Zhang Hua (232–7 May 300), courtesy name Maoxian, was a Chinese poet, intellectual, and politician of the Western Jin dynasty and the preceding state of Cao Wei. An accomplished poet, Zhang also authored the Bowuzhi, a compendium of entries about natural wonders and supernatural phenomena. His political career reached its zenith from 291 to 300, when he served as a leading minister during the de facto regency of Empress Jia Nanfeng. Zhang was considered an effective minister and, in conjunction with his colleague Pei Wei, helped ensure a period of relative stability within the Jin court. As the court fell into factional disputes from 299 to 300, Zhang rebuffed the rebellious overtures of the imperial relative Sima Lun and was executed when the latter seized power from the empress.

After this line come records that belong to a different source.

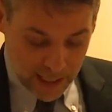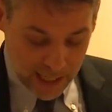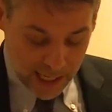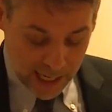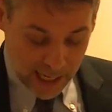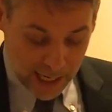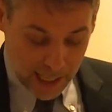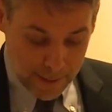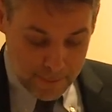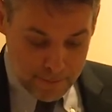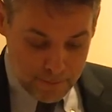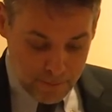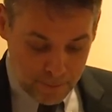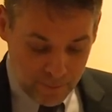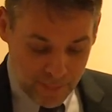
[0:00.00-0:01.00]

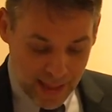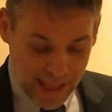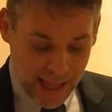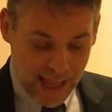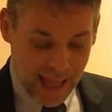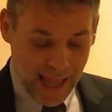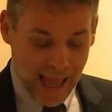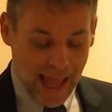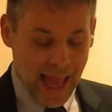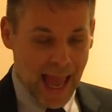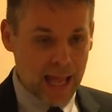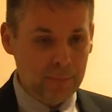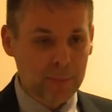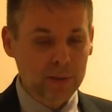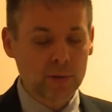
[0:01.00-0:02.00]
Um,
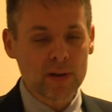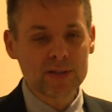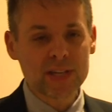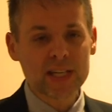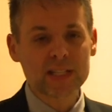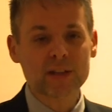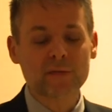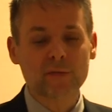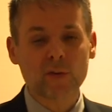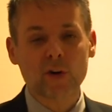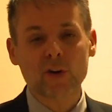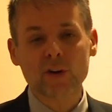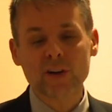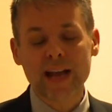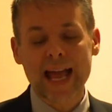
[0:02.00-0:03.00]
and between
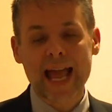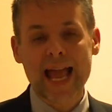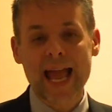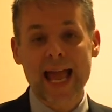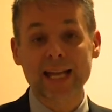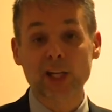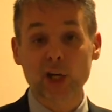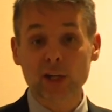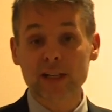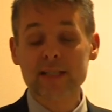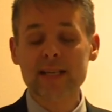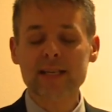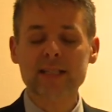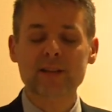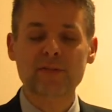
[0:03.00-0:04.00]
64 and early
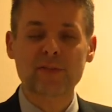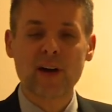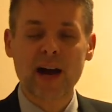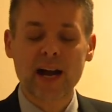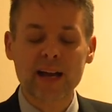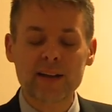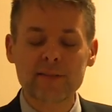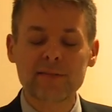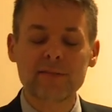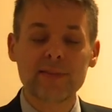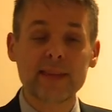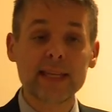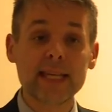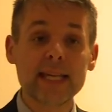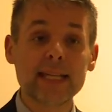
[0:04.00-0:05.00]

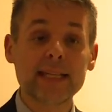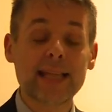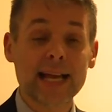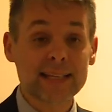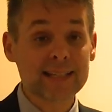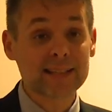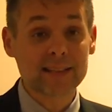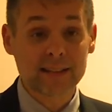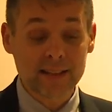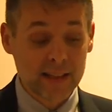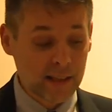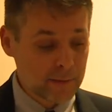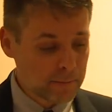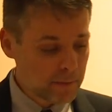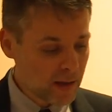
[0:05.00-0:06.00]
65, the
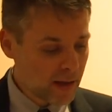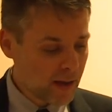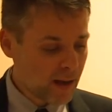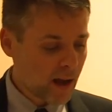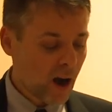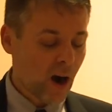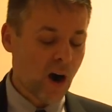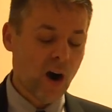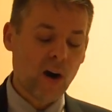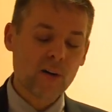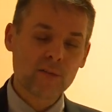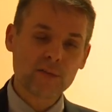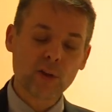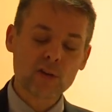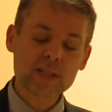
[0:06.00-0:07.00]
destiny
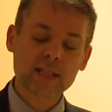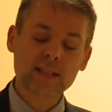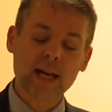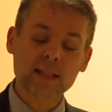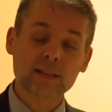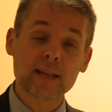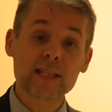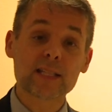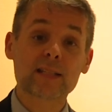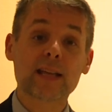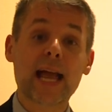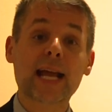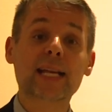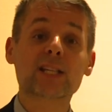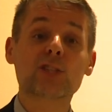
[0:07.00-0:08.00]
of Nostra Aetate is
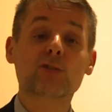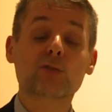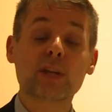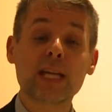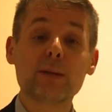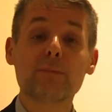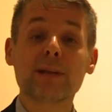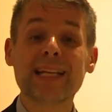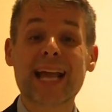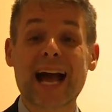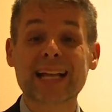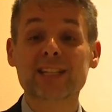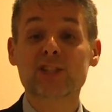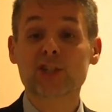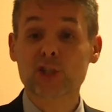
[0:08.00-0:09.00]
extremely
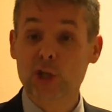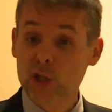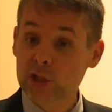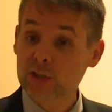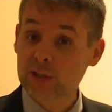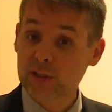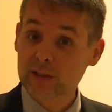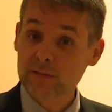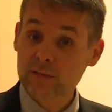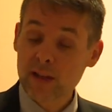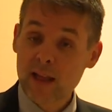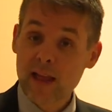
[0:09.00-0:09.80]
uncertain.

Background and service under Wei
Zhang Hua's father, Zhang Ping (), was a commandery administrator in the Cao Wei state during the Three Kingdoms period. He died when Zhang Hua was still young. Zhang Hua's family became impoverished, and he was a shepherd when he was young. The official Liu Fang () was so impressed with Zhang Hua that he arranged for Zhang Hua to marry his daughter.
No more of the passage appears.